* _EXERCISE_
In the records below, find the line with "Silent video, 20 frames per second.", then retype it and every following line exactly, stopping after the line with "Transcript: Below or". Leave the pictures out.

* _EXERCISE DATA_
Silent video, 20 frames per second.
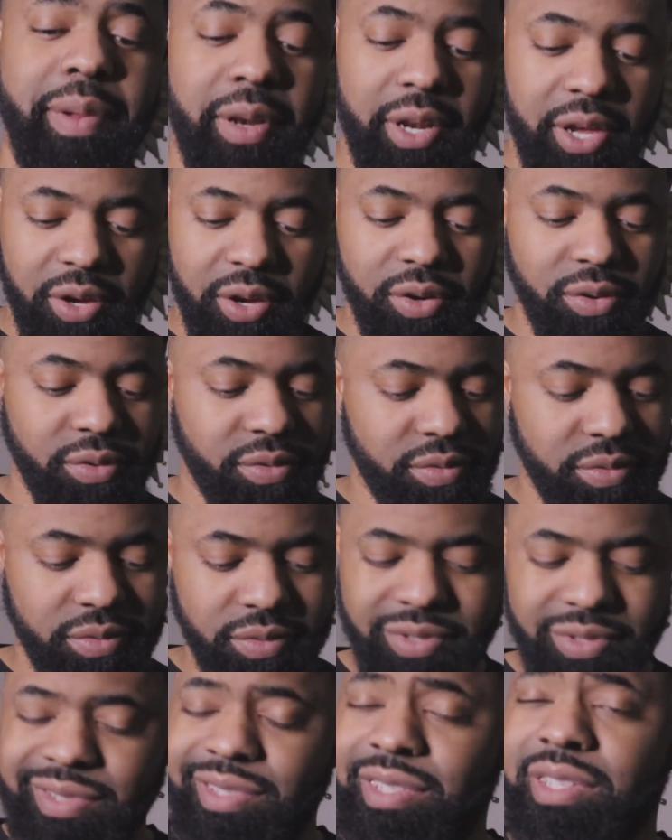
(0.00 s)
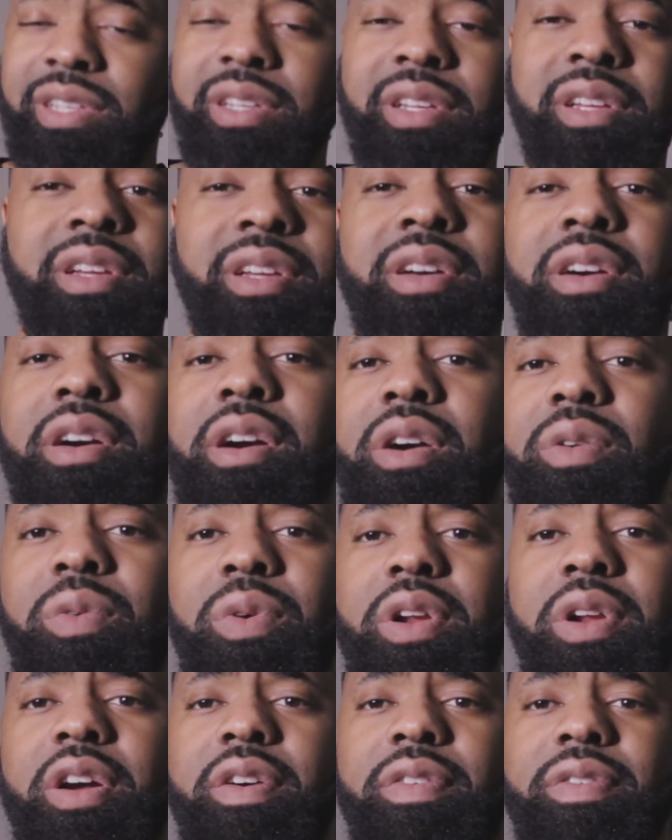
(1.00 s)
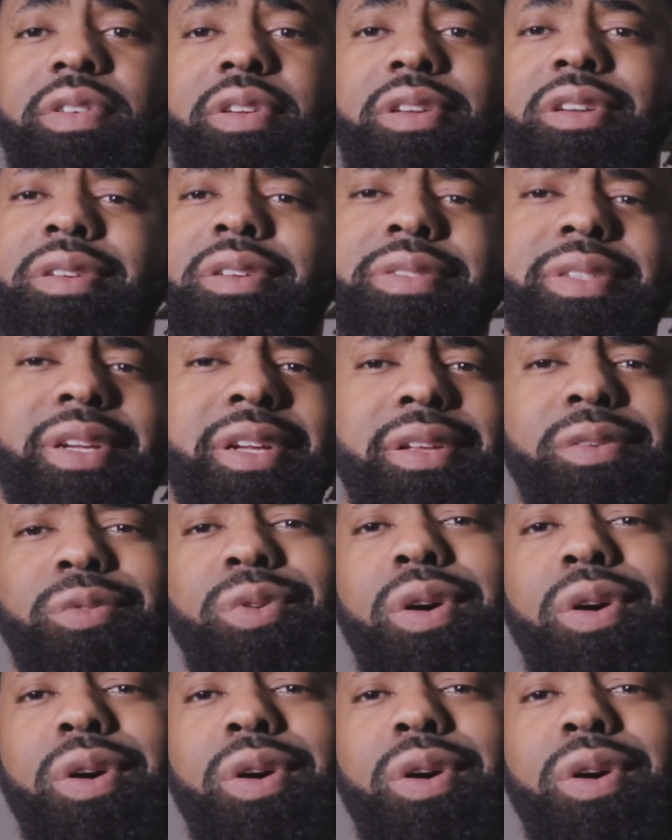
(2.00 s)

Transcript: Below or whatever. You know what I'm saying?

...

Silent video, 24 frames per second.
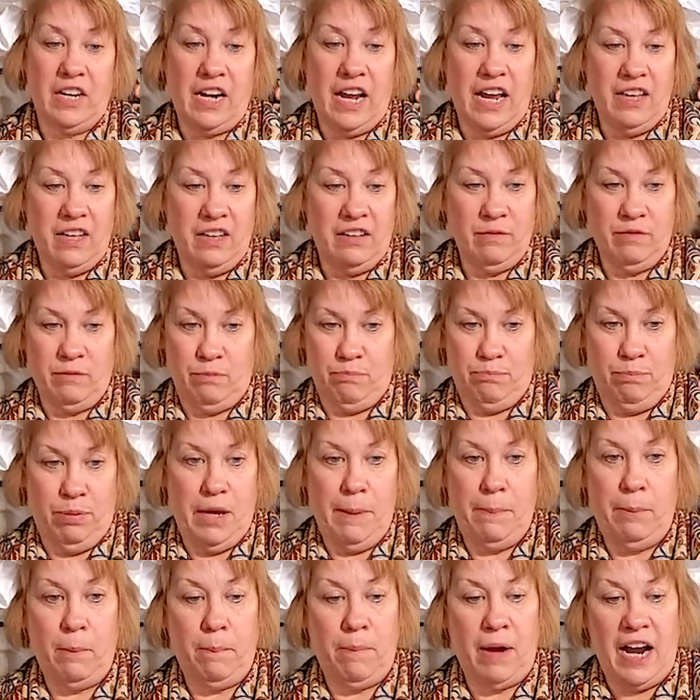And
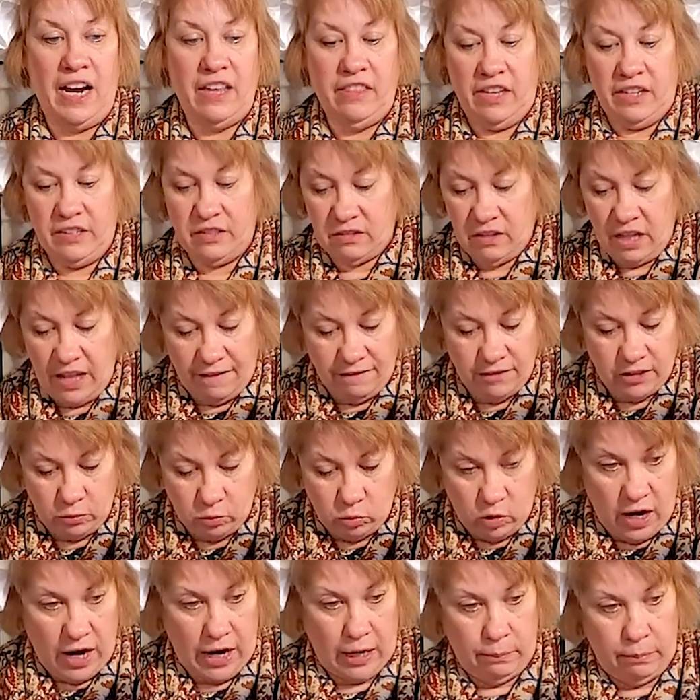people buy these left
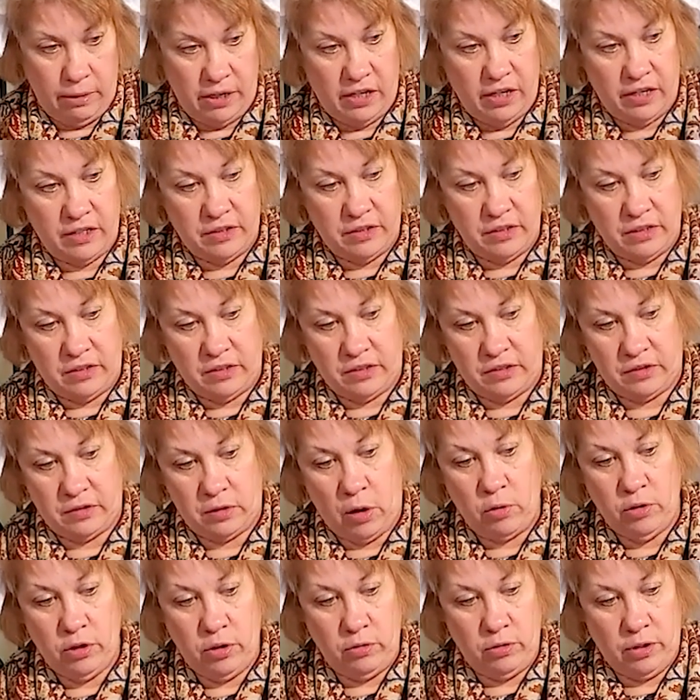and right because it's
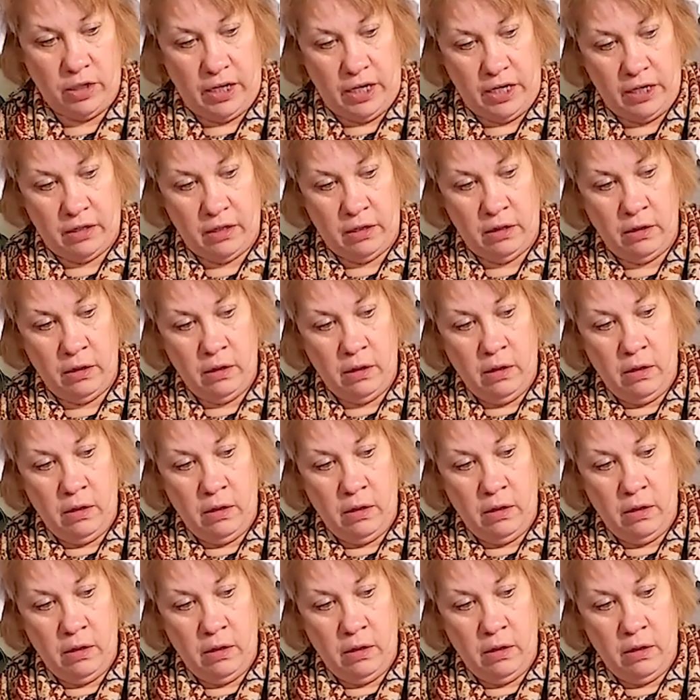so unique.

* _COMPLETED EXERCISE_
Silent video, 20 frames per second.
(0.00 s)
(1.00 s)
(2.00 s)

Transcript: Below or whatever. You know what I'm saying?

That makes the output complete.